Last week I gave you this mystery object that I found dead in the street when visiting Copenhagen earlier this year:
Clearly this is a species of insect in the Order Odonata, which are the dragonflies and damselflies. Damselflies are much slimmer than this, and their wings fold back along their body at rest, so this one is a dragonfly.
Everyone who commented had worked out the species, since the metallic green-bronze body and fuzzy body are quite distinctive.
This is an example of a Downy Emerald Cordulia aenea (Linnaeus, 1758) which is a species that is fairly widespread across northern Europe. While this species does occurs in Ireland, it has only been recorded from a few localities.
We only have one example of this species in the collections of the Dead Zoo, collected in 1978 from County Cork.

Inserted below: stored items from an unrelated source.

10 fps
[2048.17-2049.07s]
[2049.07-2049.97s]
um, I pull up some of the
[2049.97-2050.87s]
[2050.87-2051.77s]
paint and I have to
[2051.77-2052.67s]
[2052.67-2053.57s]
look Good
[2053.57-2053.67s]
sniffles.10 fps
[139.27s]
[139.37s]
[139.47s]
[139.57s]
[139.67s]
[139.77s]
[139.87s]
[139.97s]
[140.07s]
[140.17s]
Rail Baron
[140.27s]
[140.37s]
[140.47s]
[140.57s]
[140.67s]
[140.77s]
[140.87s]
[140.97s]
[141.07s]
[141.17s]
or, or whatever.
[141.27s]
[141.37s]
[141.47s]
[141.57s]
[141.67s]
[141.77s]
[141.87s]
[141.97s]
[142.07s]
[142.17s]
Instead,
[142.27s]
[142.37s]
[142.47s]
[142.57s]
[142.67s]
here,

I was a little surprised that it wasn’t collected by Madame Dragonfly herself, Cynthia Longfield (1896-1991), since she lived in Cork in the 1970s and was a hugely experienced and prolific expert on dragonflies.

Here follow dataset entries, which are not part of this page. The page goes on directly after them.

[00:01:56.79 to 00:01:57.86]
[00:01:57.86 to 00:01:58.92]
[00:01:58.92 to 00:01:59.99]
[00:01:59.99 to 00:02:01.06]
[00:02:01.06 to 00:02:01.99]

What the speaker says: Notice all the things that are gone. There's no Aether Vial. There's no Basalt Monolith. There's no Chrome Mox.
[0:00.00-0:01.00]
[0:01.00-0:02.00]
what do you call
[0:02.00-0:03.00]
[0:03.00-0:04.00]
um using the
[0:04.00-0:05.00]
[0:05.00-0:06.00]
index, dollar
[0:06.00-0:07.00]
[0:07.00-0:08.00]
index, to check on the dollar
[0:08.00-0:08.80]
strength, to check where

Longfield was an adventurous and trailblazing female scientist – the first woman to be a member of the Royal Entomological Society, with expeditions in the 1920s to the Andes, Amazon, Galapagos, Egypt and a host of other localities that she undertook as part of a team from London Zoo, collecting specimens for the Natural History Museum in London, where she later became a voluntary cataloguer and was credited with saving the Museum from fire following bombing during WWII thanks to her actions as part of the Auxillary Fire Service.

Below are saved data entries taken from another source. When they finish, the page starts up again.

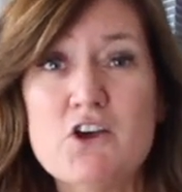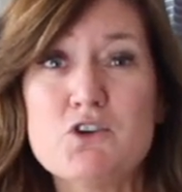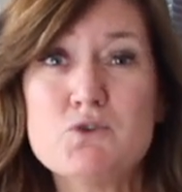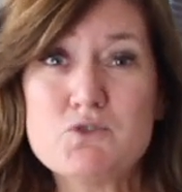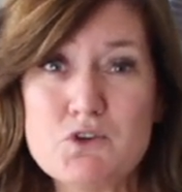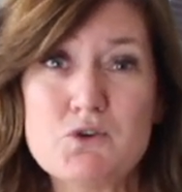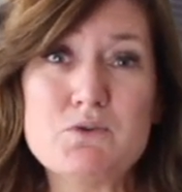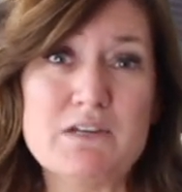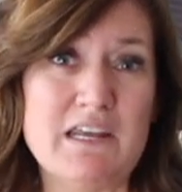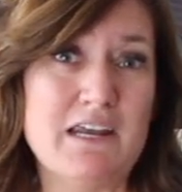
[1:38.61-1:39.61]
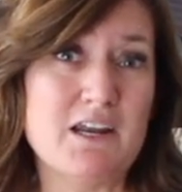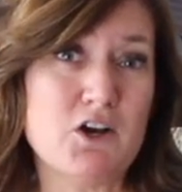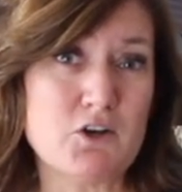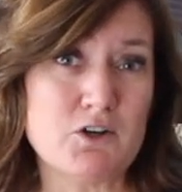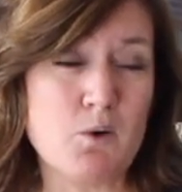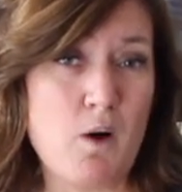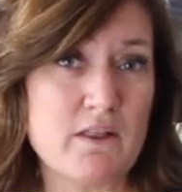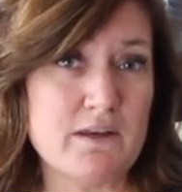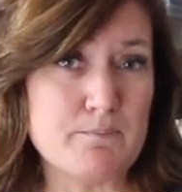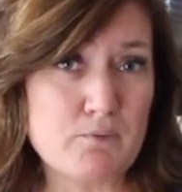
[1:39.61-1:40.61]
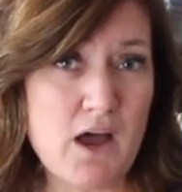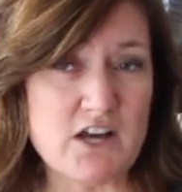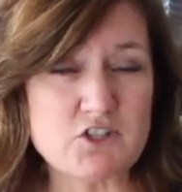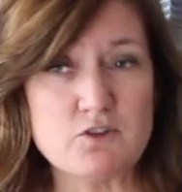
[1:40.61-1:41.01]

you do need a good quality brush.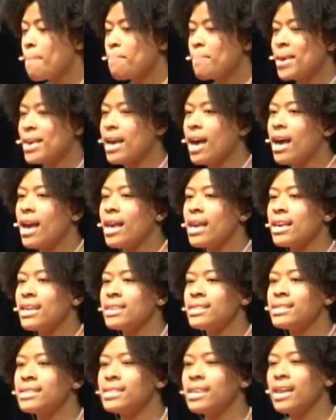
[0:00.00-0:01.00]

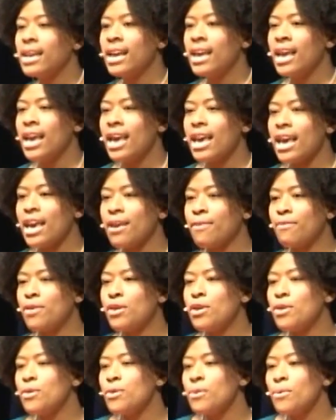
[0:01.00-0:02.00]
Because if
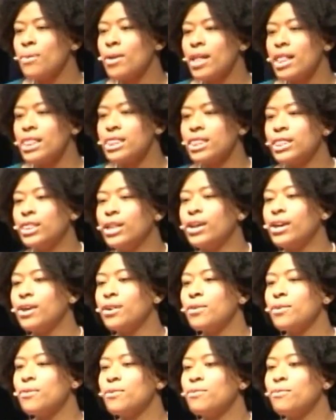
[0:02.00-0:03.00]
you look
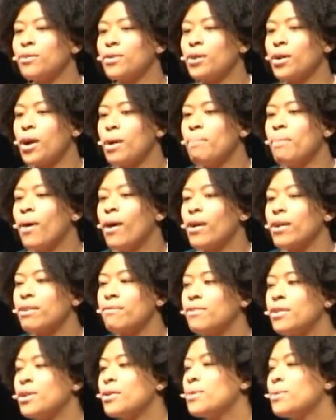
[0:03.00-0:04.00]
for a part
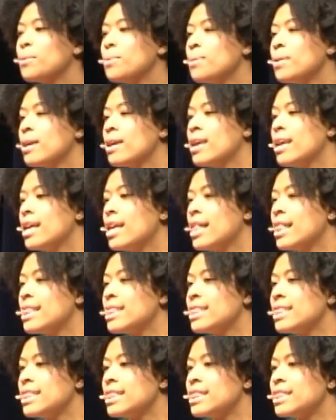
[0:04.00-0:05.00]
of you,
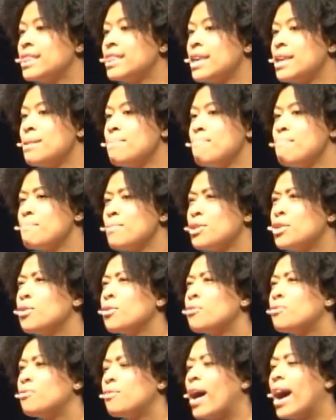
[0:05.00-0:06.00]
then
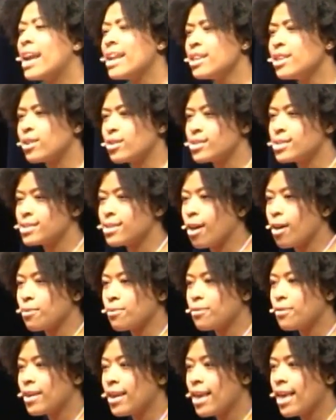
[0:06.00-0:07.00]
you'll find
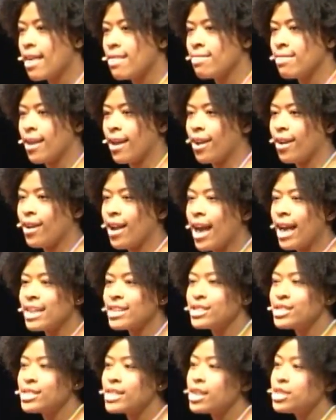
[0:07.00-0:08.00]
yourself in there,
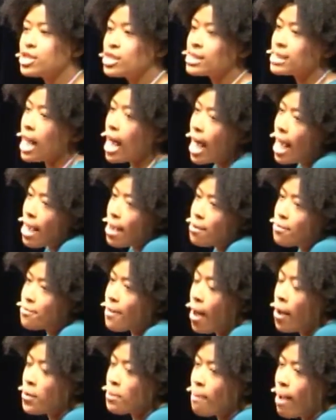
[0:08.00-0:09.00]
such as I
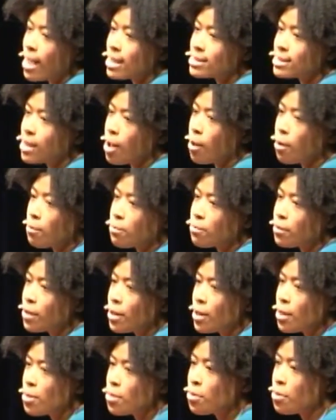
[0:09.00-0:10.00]
found myself
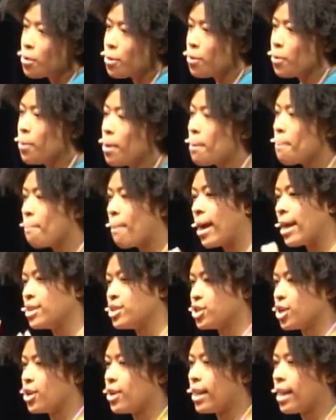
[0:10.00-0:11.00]
through my
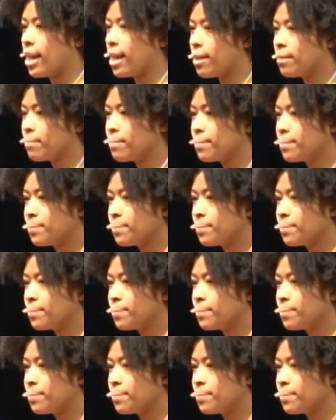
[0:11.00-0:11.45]
journey.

Most of Longfield’s collections are held in the NHM, London, but we do have specimens collected by her in the National Museum of Ireland, donated after her retirement and move from South Kensington to Cloyne in County Cork. The Downy Emerald is not one of the specimens we received, but her specimens include new records for Ireland and a number of Paratypes of African species that she collected on her adventures both near and far.